### Exercise requirements
Exactly the lines below from the one with "[01:21:55.07 to 01:21:56.07]" up to and including the one with "Verbatim transcript: There's" make up the answer, with nothing else added.

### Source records

►

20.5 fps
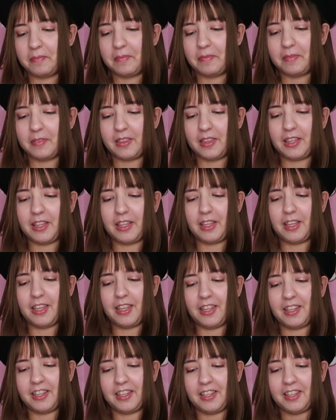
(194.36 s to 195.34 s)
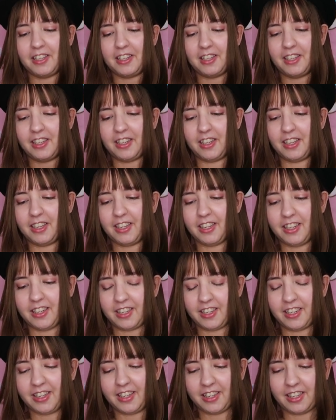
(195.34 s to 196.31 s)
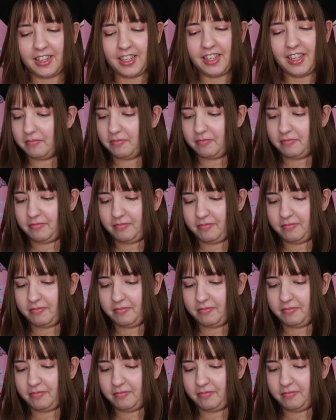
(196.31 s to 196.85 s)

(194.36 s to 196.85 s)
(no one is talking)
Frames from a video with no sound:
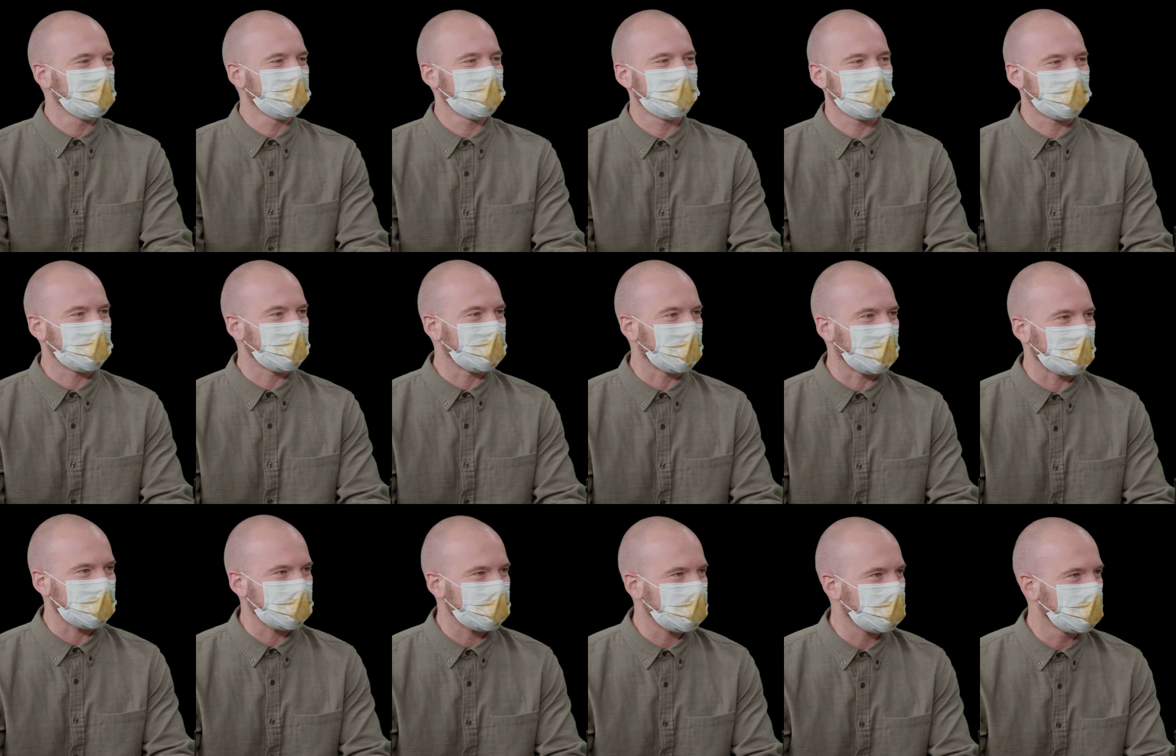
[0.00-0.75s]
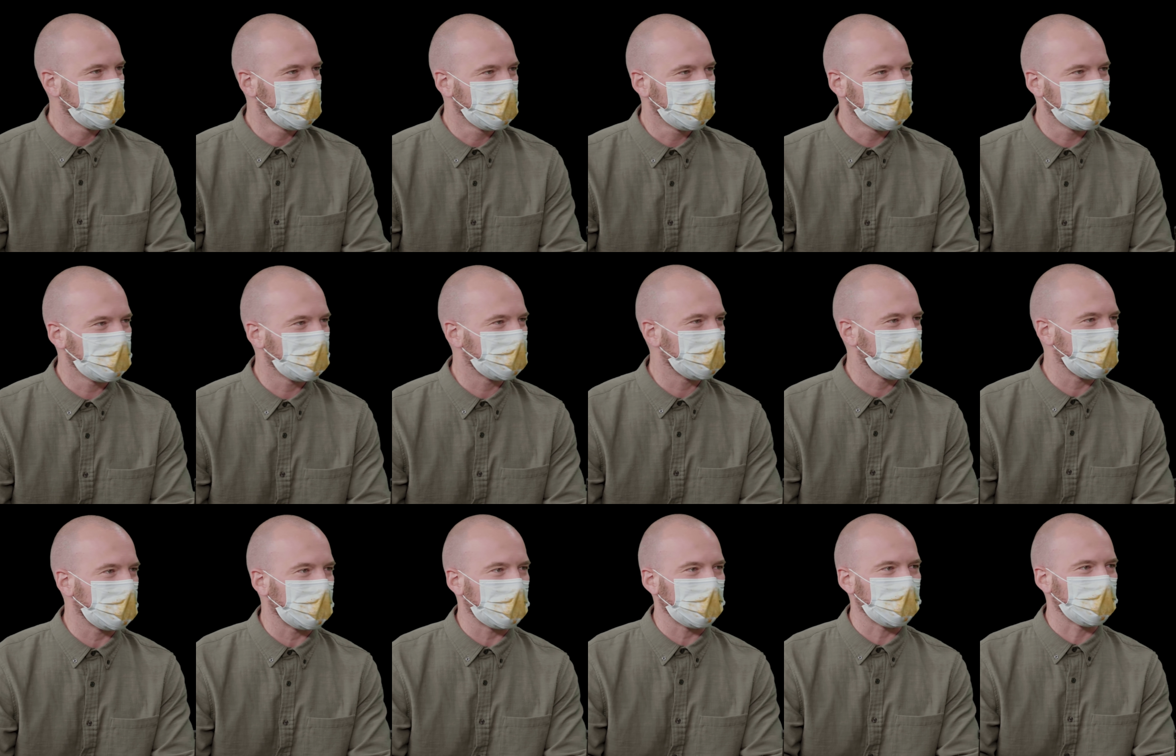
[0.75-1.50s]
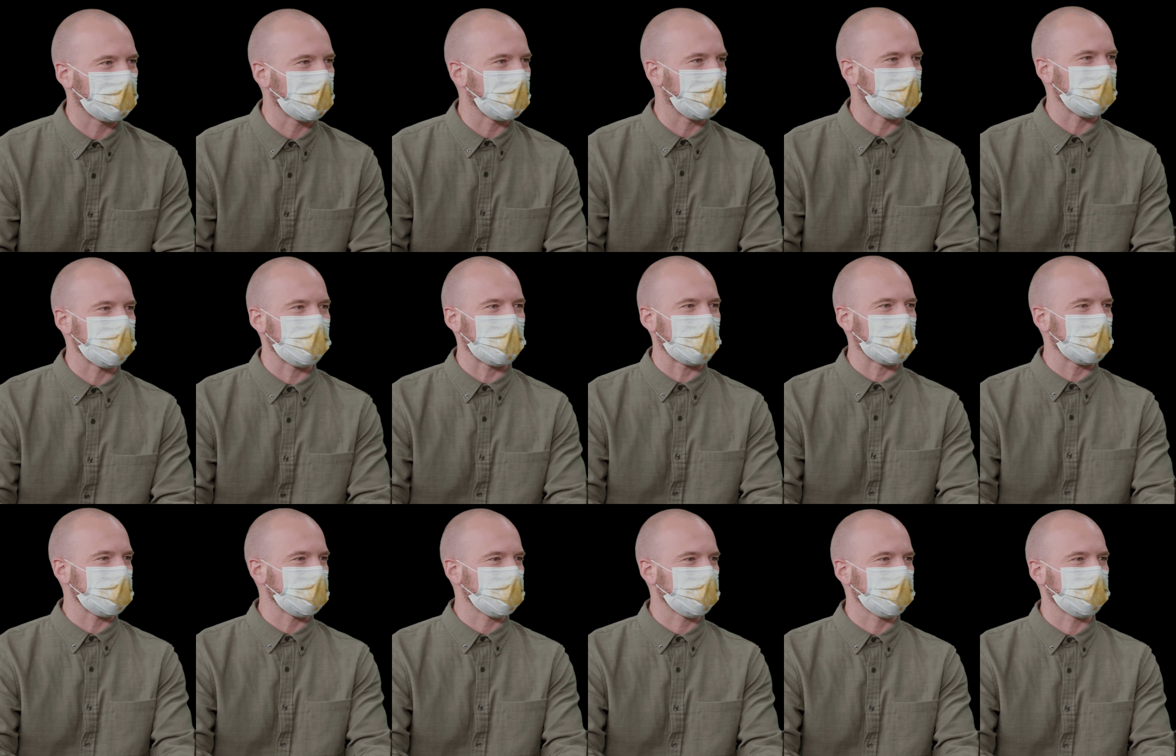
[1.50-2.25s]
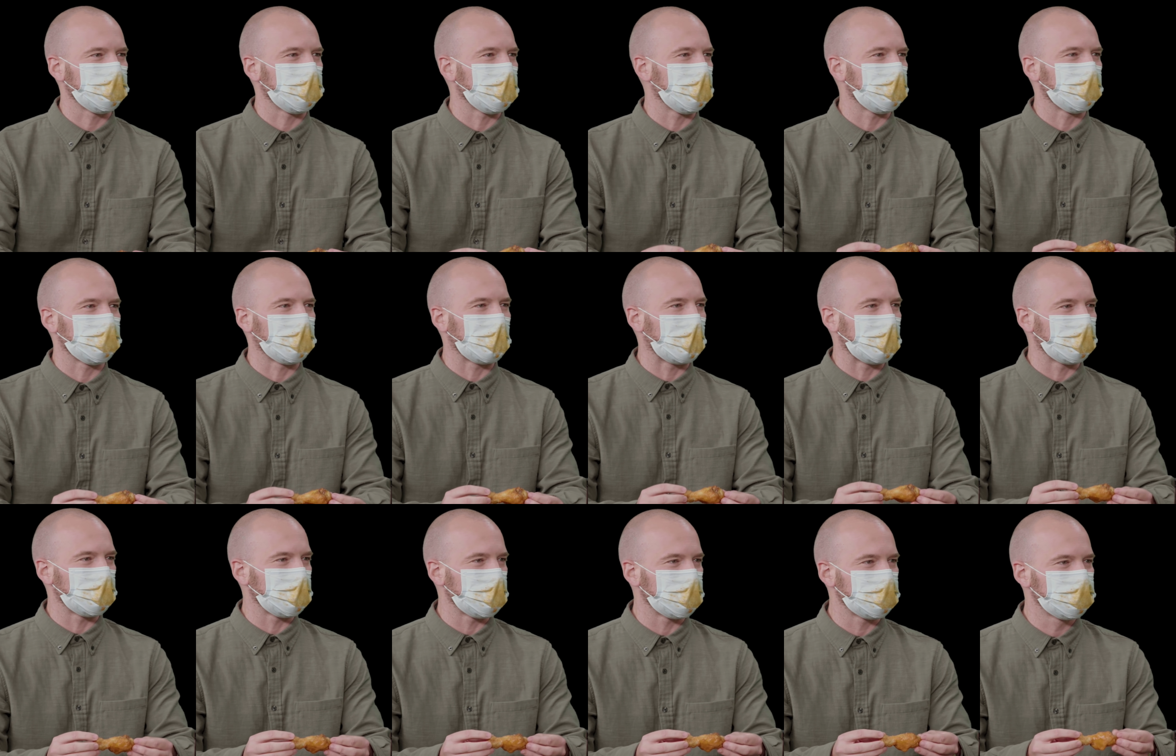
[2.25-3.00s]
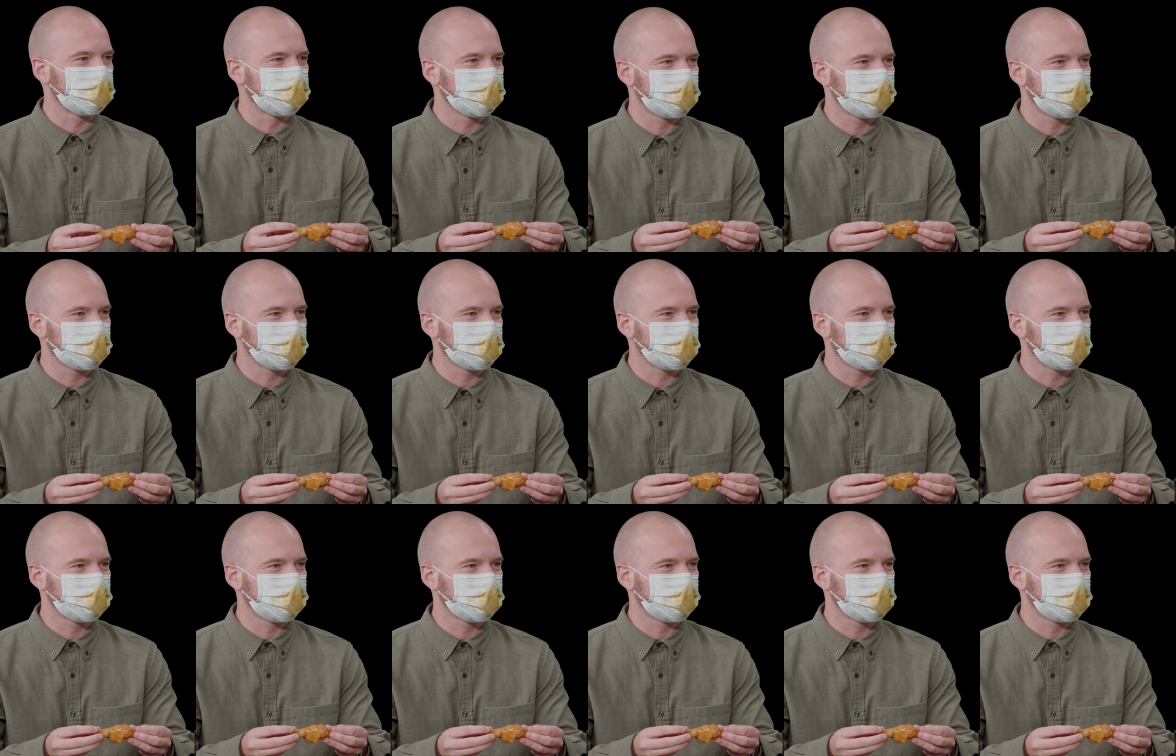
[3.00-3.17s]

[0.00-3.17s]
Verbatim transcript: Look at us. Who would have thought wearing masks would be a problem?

◄
►

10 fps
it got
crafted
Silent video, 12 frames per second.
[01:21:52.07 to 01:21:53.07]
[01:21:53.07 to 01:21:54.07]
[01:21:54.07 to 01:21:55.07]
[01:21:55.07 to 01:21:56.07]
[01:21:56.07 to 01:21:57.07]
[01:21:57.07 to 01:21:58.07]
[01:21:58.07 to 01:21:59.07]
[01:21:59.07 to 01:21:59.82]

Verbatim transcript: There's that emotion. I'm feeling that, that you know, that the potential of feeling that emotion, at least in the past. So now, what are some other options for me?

◄

### Response to the exercise
[01:21:55.07 to 01:21:56.07]
[01:21:56.07 to 01:21:57.07]
[01:21:57.07 to 01:21:58.07]
[01:21:58.07 to 01:21:59.07]
[01:21:59.07 to 01:21:59.82]

Verbatim transcript: There's that emotion. I'm feeling that, that you know, that the potential of feeling that emotion, at least in the past. So now, what are some other options for me?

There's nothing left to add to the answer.